◆ Information provided:
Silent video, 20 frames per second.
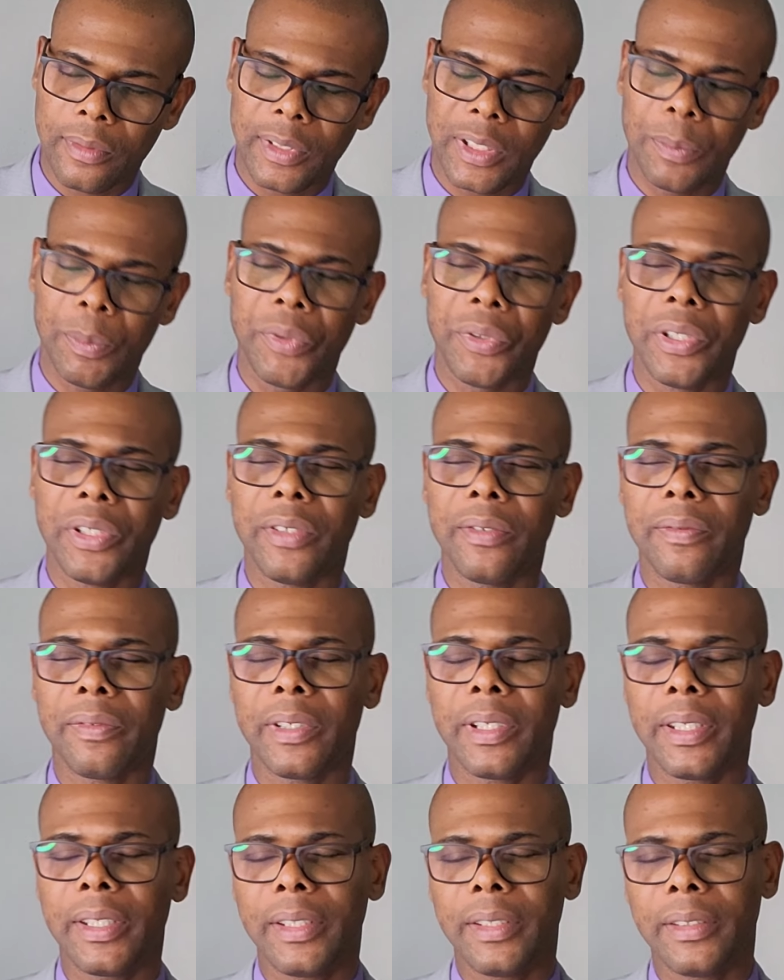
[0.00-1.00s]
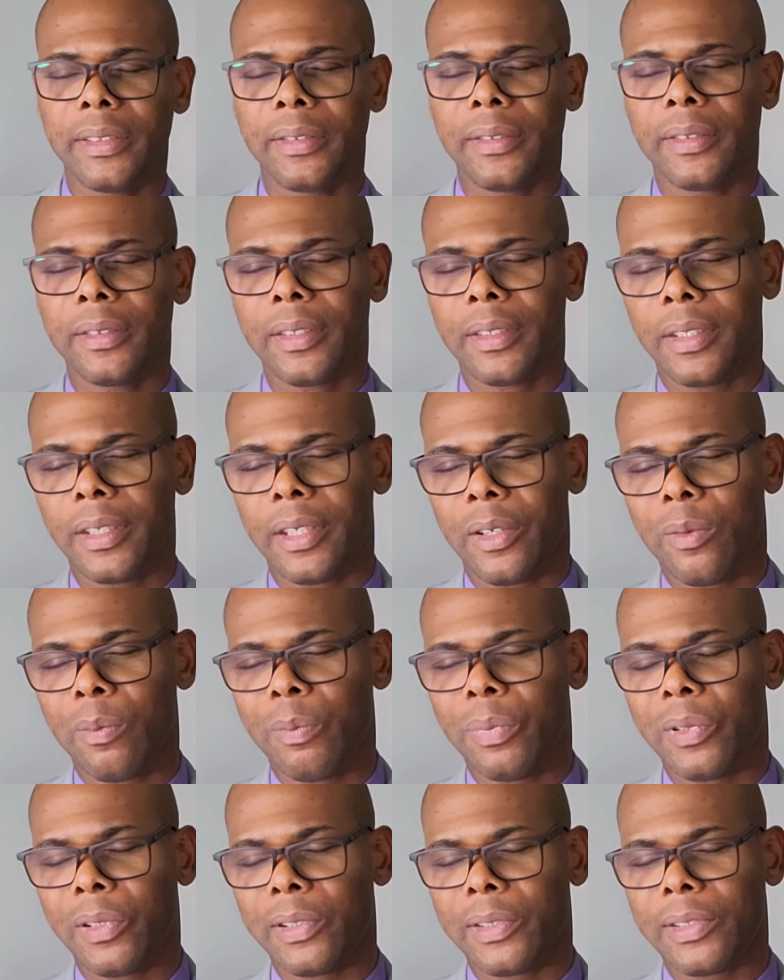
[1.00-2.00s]
Spirit divine,
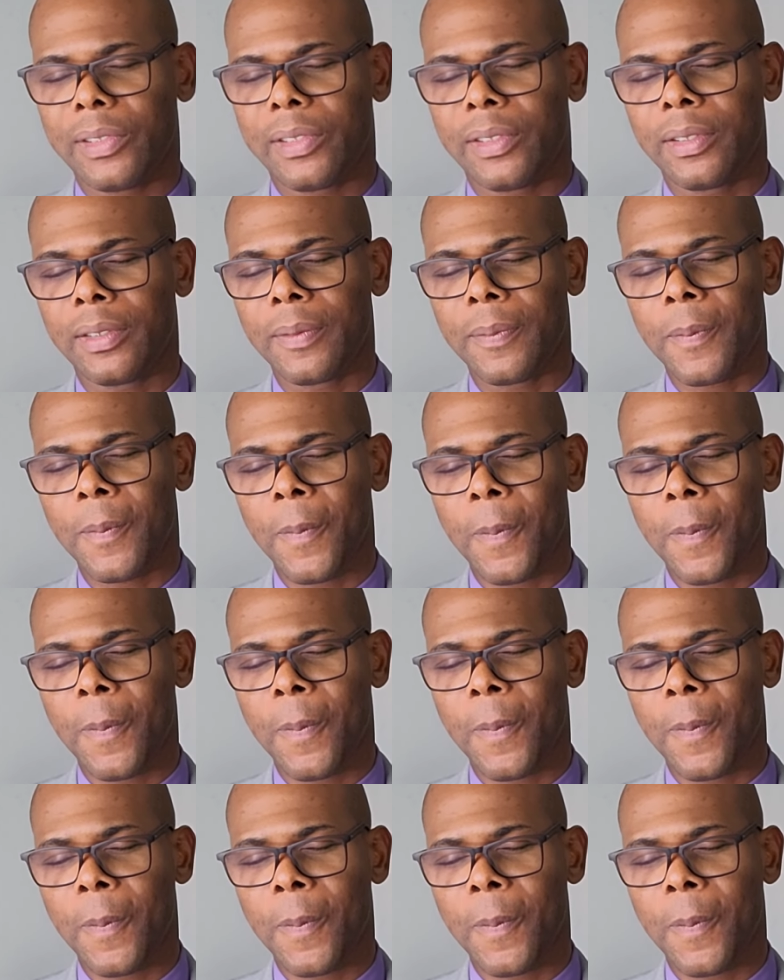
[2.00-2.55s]
help us.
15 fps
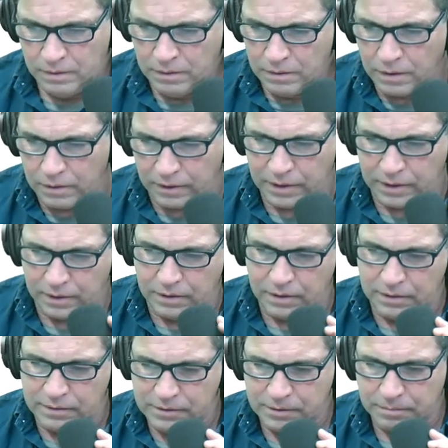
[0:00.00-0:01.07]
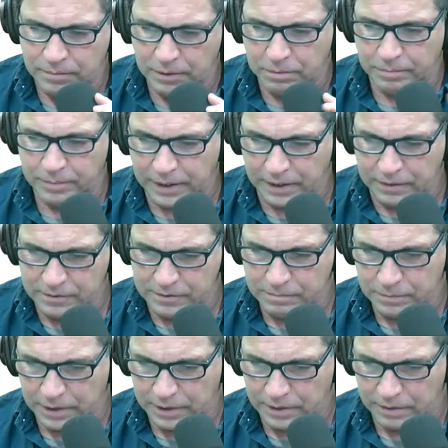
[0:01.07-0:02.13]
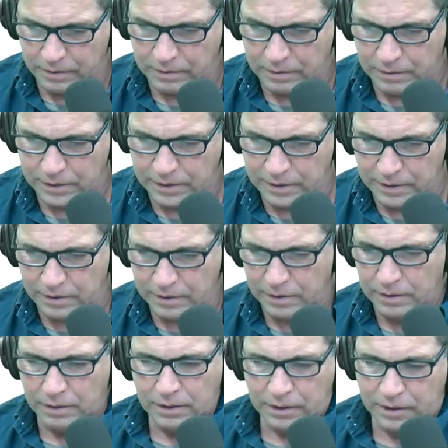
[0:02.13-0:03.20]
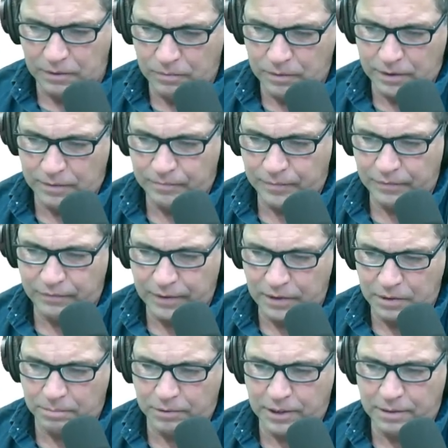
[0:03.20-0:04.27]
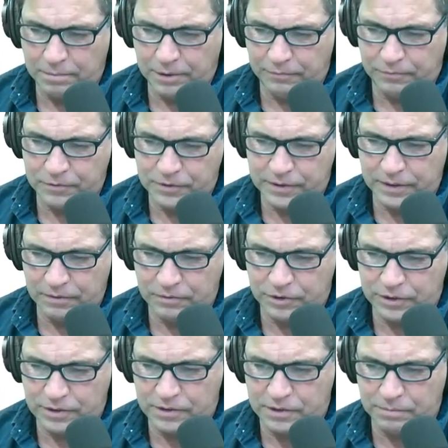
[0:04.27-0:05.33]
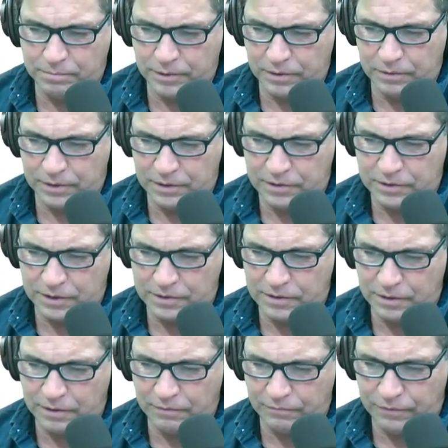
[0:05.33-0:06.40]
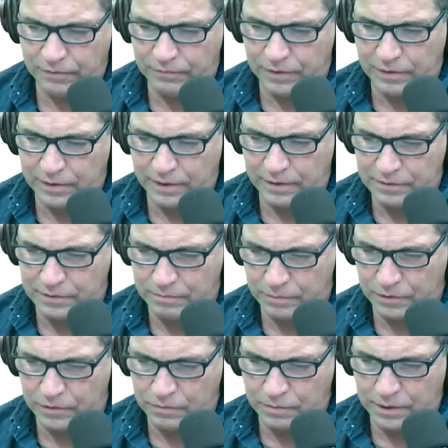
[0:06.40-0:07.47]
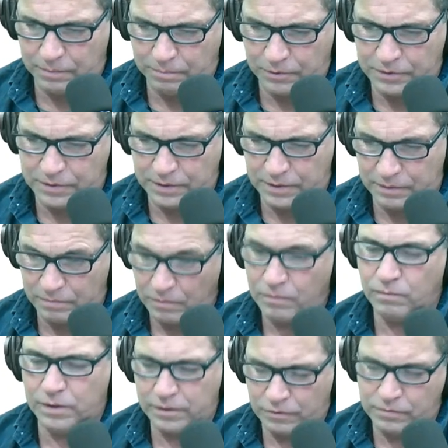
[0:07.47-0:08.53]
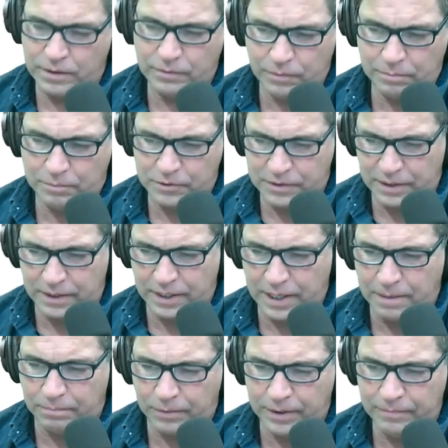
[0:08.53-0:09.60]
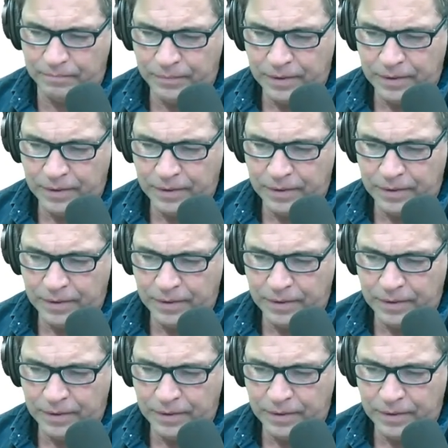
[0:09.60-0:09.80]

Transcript: Okay, good. Some people making some money here. Glad to hear it. Lucky one. Found a property for sale, just the building, 650,000 with 20% Wow, 21% cap rate.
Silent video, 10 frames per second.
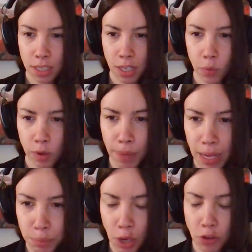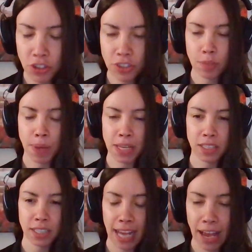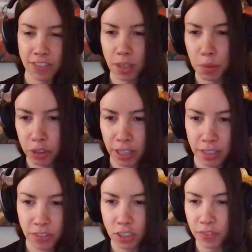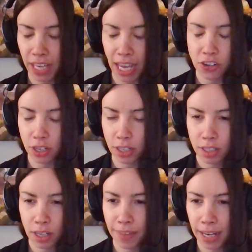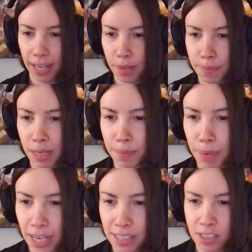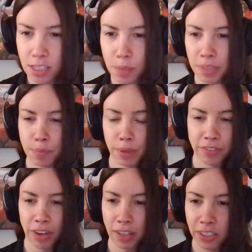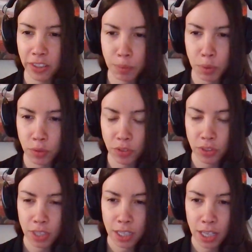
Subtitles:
you know, one of my approaches is basically to have some degree of diversification, and that kind of minimizes some of these big volatility moves.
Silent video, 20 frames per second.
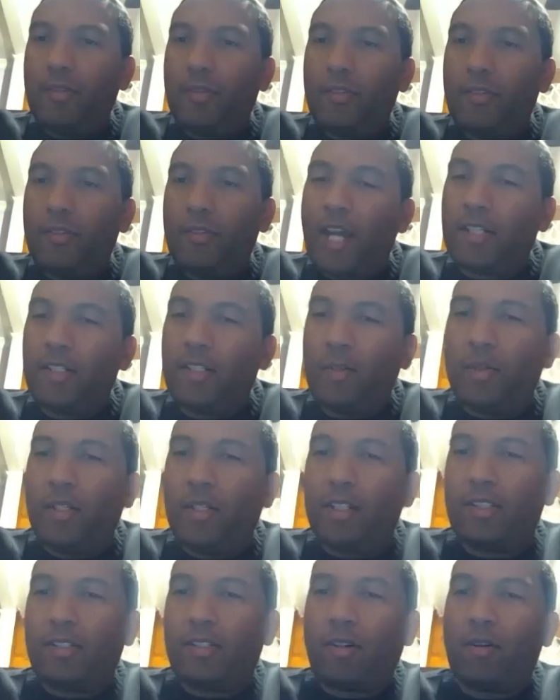Zach, do you
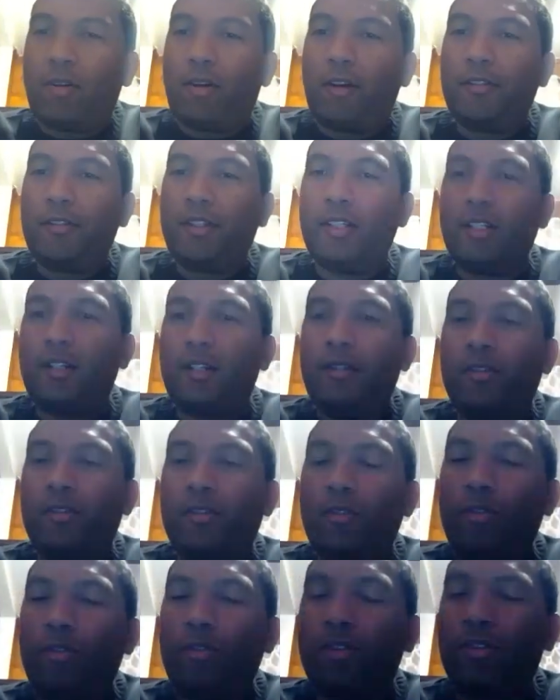want to start off to introduce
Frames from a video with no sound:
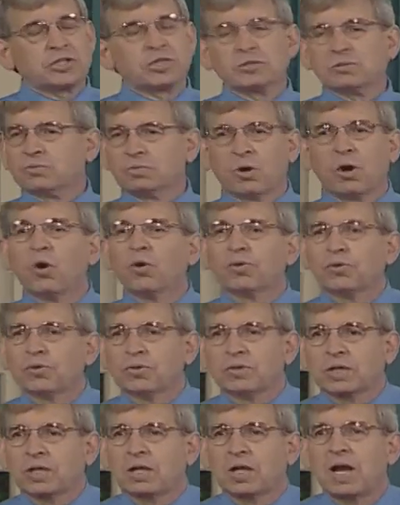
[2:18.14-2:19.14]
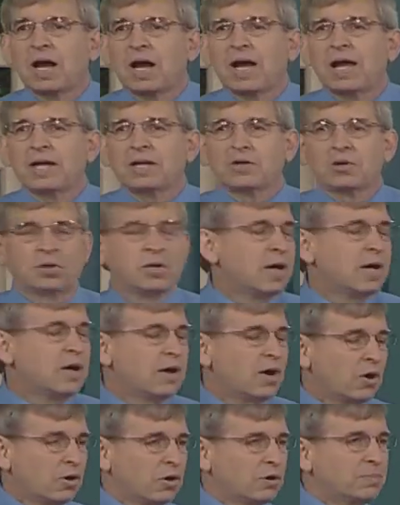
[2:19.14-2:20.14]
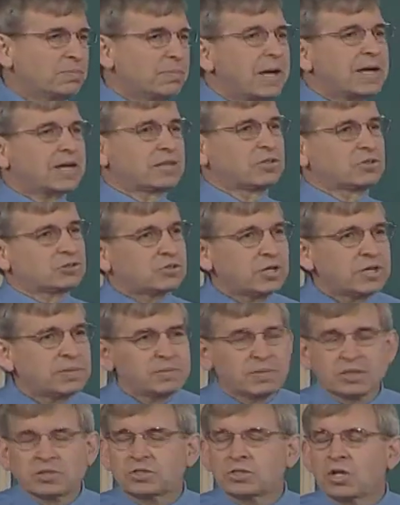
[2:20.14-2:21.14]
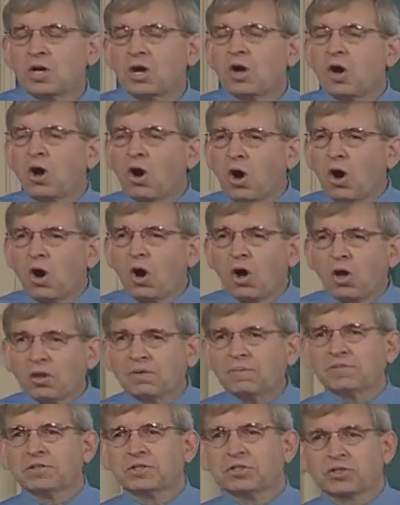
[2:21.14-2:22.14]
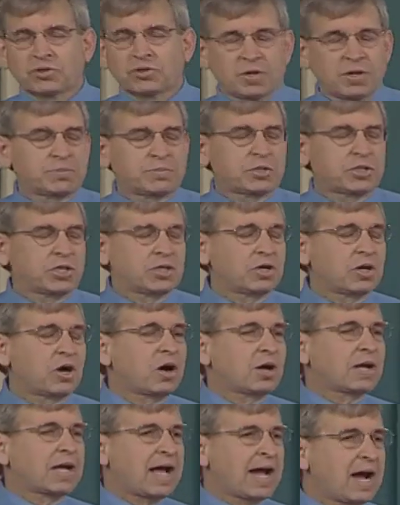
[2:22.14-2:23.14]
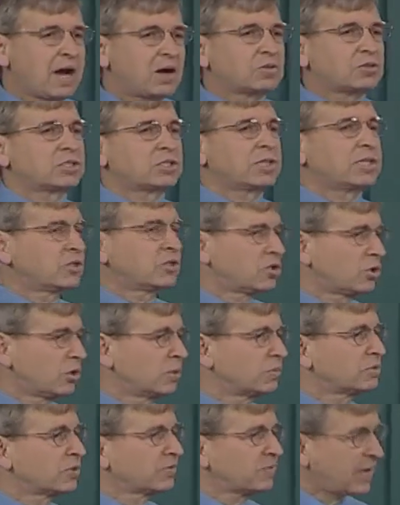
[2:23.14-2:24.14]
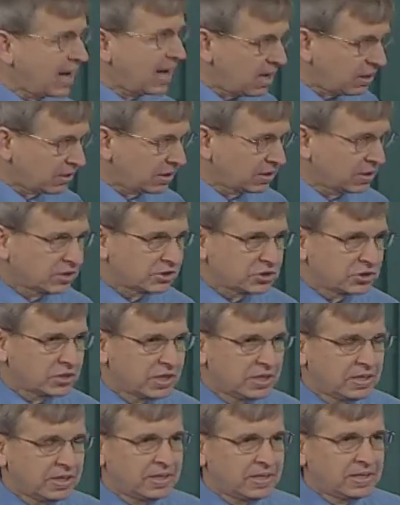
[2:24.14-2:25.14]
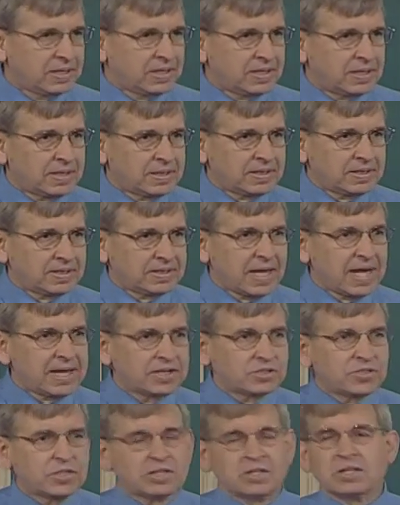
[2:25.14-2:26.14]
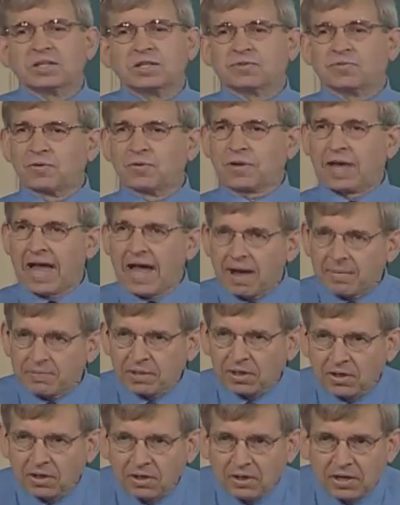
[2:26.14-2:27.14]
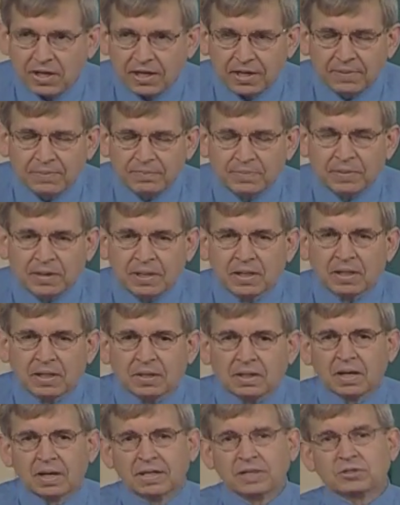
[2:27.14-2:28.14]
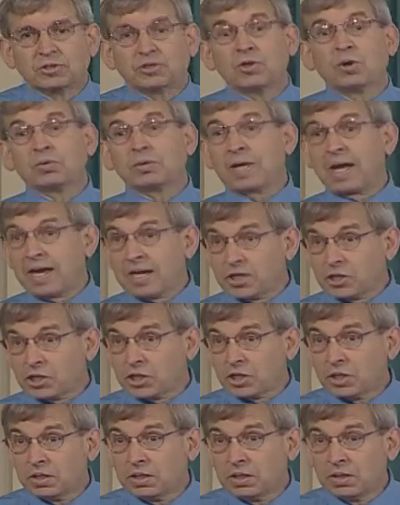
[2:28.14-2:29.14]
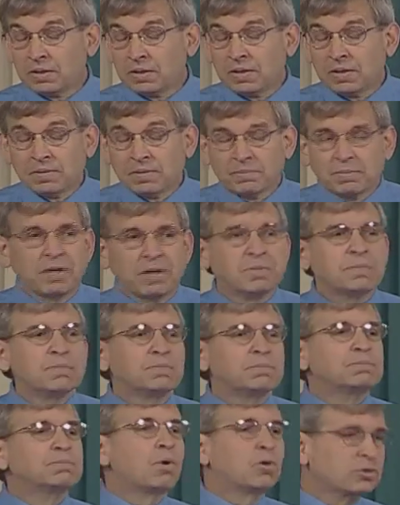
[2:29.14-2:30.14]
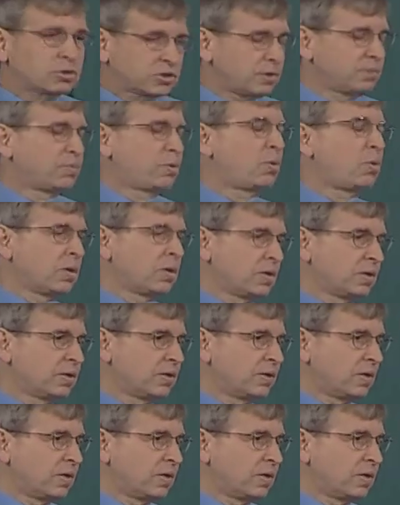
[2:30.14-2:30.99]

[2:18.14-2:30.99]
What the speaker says: growth or decline or medical treatments. All of the description are couched in terms of calculus. That is, its vocabulary, its notation, but more important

◆ Exercise objective:
For an answer, give a copy of every line in the listing that holds the word "with".

◆ Answer:
Transcript: Okay, good. Some people making some money here. Glad to hear it. Lucky one. Found a property for sale, just the building, 650,000 with 20% Wow, 21% cap rate.
Frames from a video with no sound:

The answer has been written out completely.